(Saved entries)

+ + + + +

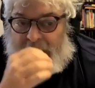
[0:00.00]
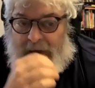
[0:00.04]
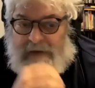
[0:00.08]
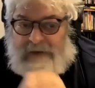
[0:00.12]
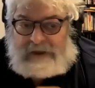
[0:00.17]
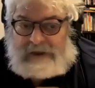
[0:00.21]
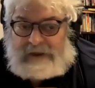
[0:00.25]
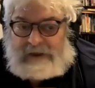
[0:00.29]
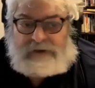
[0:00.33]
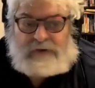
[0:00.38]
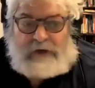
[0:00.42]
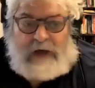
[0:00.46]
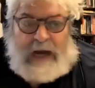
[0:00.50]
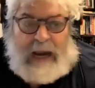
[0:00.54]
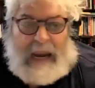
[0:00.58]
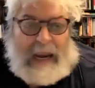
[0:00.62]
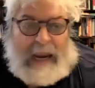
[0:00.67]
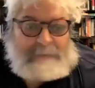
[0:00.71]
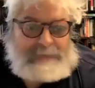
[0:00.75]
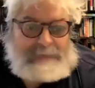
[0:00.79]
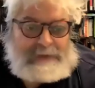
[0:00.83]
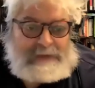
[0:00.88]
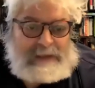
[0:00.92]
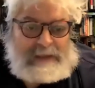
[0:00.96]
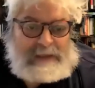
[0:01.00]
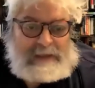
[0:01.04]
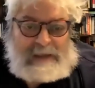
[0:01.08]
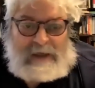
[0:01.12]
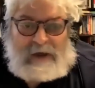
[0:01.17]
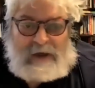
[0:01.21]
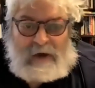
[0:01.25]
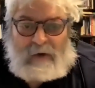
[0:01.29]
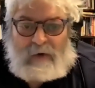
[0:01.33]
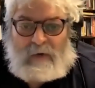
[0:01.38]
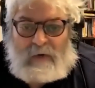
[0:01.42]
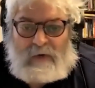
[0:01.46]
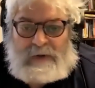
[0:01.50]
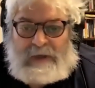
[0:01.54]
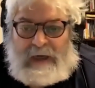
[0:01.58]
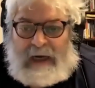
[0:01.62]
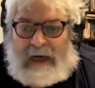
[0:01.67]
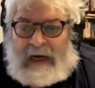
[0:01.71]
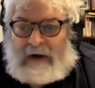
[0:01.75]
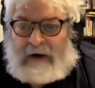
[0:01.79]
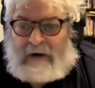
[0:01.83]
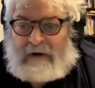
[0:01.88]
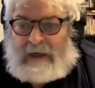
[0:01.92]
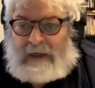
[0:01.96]
trapped in the old
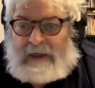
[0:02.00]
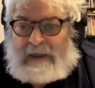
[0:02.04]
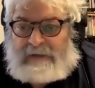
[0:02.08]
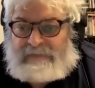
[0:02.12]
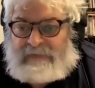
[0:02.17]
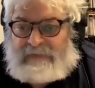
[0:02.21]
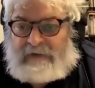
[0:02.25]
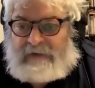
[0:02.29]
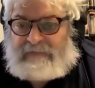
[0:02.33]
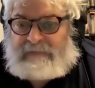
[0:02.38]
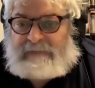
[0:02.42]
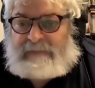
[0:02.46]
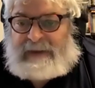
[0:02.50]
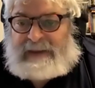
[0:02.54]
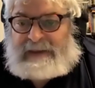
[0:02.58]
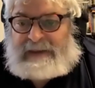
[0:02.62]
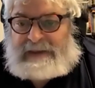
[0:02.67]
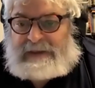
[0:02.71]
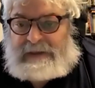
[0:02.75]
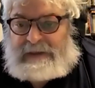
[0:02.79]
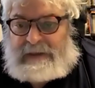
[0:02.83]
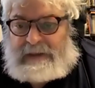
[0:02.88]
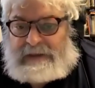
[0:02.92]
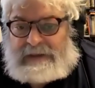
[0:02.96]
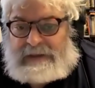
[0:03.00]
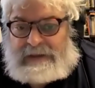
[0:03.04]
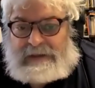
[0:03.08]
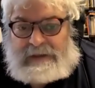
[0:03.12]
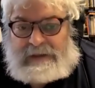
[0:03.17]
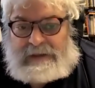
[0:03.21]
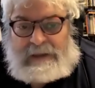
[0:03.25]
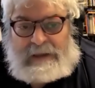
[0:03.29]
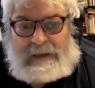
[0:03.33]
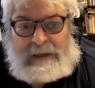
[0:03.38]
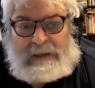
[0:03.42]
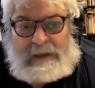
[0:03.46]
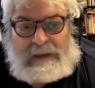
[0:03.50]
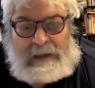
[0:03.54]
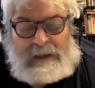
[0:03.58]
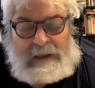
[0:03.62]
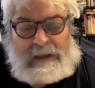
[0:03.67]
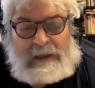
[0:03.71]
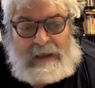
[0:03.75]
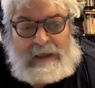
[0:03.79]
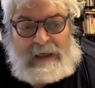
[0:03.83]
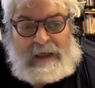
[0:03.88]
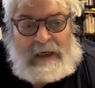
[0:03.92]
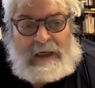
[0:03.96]
narrative of business,
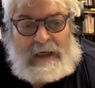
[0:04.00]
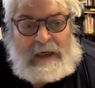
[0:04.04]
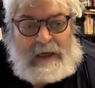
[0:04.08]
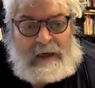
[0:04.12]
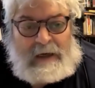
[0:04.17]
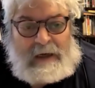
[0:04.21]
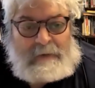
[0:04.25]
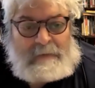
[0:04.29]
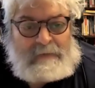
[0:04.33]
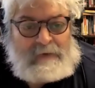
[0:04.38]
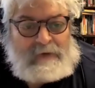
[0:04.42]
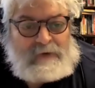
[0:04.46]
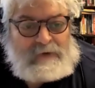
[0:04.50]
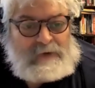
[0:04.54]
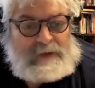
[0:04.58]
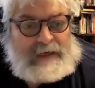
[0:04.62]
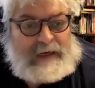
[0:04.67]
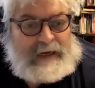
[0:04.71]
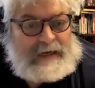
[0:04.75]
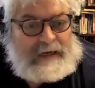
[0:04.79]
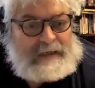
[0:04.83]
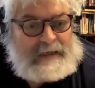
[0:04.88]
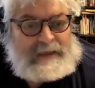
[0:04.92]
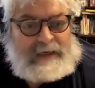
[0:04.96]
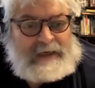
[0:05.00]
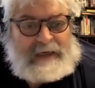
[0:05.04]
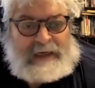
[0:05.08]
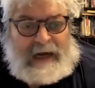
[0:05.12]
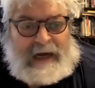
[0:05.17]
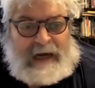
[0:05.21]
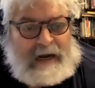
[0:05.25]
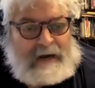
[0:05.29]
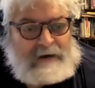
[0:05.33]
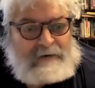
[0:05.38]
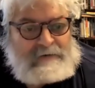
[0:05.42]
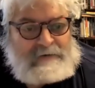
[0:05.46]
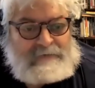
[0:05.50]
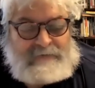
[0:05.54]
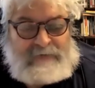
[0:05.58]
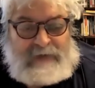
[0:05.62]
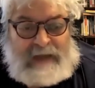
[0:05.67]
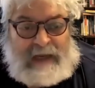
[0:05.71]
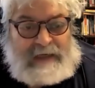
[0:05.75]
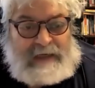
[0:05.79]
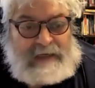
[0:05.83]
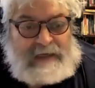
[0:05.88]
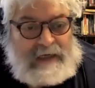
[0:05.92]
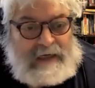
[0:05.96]
who can't get out of
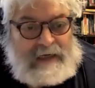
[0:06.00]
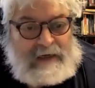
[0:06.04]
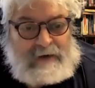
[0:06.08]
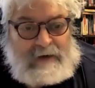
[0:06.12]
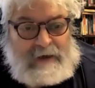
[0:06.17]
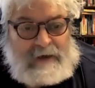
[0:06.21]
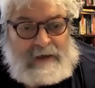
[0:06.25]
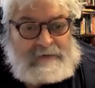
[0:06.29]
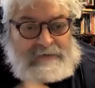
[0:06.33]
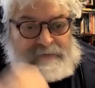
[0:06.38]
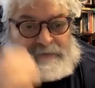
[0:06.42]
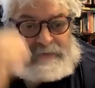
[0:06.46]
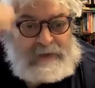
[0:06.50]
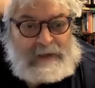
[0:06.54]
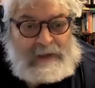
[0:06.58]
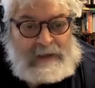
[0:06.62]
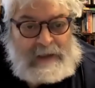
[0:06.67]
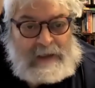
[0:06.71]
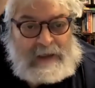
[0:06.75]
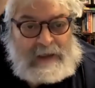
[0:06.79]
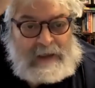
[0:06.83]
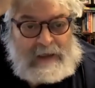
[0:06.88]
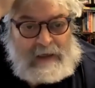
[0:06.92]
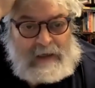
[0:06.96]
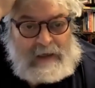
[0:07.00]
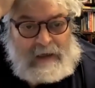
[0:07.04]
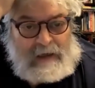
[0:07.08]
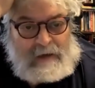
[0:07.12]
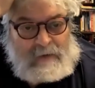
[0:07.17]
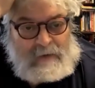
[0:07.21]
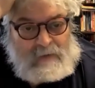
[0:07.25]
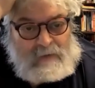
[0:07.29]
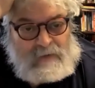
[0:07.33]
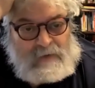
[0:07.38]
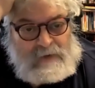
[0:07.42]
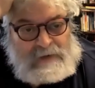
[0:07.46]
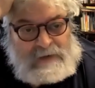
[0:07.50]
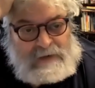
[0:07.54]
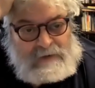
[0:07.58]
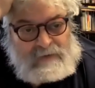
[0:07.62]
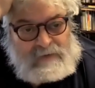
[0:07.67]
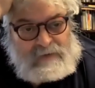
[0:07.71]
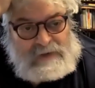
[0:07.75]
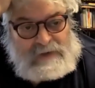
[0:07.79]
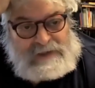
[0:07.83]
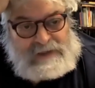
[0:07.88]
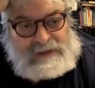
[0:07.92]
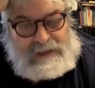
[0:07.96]
that narrative,
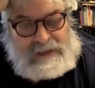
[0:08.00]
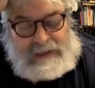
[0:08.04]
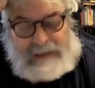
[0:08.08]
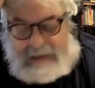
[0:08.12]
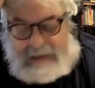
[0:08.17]
would see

+ + + + +

Assigned task: Copy every record verbatim while leaving each picture out.

Task result:
[0:00.00]
[0:00.04]
[0:00.08]
[0:00.12]
[0:00.17]
[0:00.21]
[0:00.25]
[0:00.29]
[0:00.33]
[0:00.38]
[0:00.42]
[0:00.46]
[0:00.50]
[0:00.54]
[0:00.58]
[0:00.62]
[0:00.67]
[0:00.71]
[0:00.75]
[0:00.79]
[0:00.83]
[0:00.88]
[0:00.92]
[0:00.96]
[0:01.00]
[0:01.04]
[0:01.08]
[0:01.12]
[0:01.17]
[0:01.21]
[0:01.25]
[0:01.29]
[0:01.33]
[0:01.38]
[0:01.42]
[0:01.46]
[0:01.50]
[0:01.54]
[0:01.58]
[0:01.62]
[0:01.67]
[0:01.71]
[0:01.75]
[0:01.79]
[0:01.83]
[0:01.88]
[0:01.92]
[0:01.96]
trapped in the old
[0:02.00]
[0:02.04]
[0:02.08]
[0:02.12]
[0:02.17]
[0:02.21]
[0:02.25]
[0:02.29]
[0:02.33]
[0:02.38]
[0:02.42]
[0:02.46]
[0:02.50]
[0:02.54]
[0:02.58]
[0:02.62]
[0:02.67]
[0:02.71]
[0:02.75]
[0:02.79]
[0:02.83]
[0:02.88]
[0:02.92]
[0:02.96]
[0:03.00]
[0:03.04]
[0:03.08]
[0:03.12]
[0:03.17]
[0:03.21]
[0:03.25]
[0:03.29]
[0:03.33]
[0:03.38]
[0:03.42]
[0:03.46]
[0:03.50]
[0:03.54]
[0:03.58]
[0:03.62]
[0:03.67]
[0:03.71]
[0:03.75]
[0:03.79]
[0:03.83]
[0:03.88]
[0:03.92]
[0:03.96]
narrative of business,
[0:04.00]
[0:04.04]
[0:04.08]
[0:04.12]
[0:04.17]
[0:04.21]
[0:04.25]
[0:04.29]
[0:04.33]
[0:04.38]
[0:04.42]
[0:04.46]
[0:04.50]
[0:04.54]
[0:04.58]
[0:04.62]
[0:04.67]
[0:04.71]
[0:04.75]
[0:04.79]
[0:04.83]
[0:04.88]
[0:04.92]
[0:04.96]
[0:05.00]
[0:05.04]
[0:05.08]
[0:05.12]
[0:05.17]
[0:05.21]
[0:05.25]
[0:05.29]
[0:05.33]
[0:05.38]
[0:05.42]
[0:05.46]
[0:05.50]
[0:05.54]
[0:05.58]
[0:05.62]
[0:05.67]
[0:05.71]
[0:05.75]
[0:05.79]
[0:05.83]
[0:05.88]
[0:05.92]
[0:05.96]
who can't get out of
[0:06.00]
[0:06.04]
[0:06.08]
[0:06.12]
[0:06.17]
[0:06.21]
[0:06.25]
[0:06.29]
[0:06.33]
[0:06.38]
[0:06.42]
[0:06.46]
[0:06.50]
[0:06.54]
[0:06.58]
[0:06.62]
[0:06.67]
[0:06.71]
[0:06.75]
[0:06.79]
[0:06.83]
[0:06.88]
[0:06.92]
[0:06.96]
[0:07.00]
[0:07.04]
[0:07.08]
[0:07.12]
[0:07.17]
[0:07.21]
[0:07.25]
[0:07.29]
[0:07.33]
[0:07.38]
[0:07.42]
[0:07.46]
[0:07.50]
[0:07.54]
[0:07.58]
[0:07.62]
[0:07.67]
[0:07.71]
[0:07.75]
[0:07.79]
[0:07.83]
[0:07.88]
[0:07.92]
[0:07.96]
that narrative,
[0:08.00]
[0:08.04]
[0:08.08]
[0:08.12]
[0:08.17]
would see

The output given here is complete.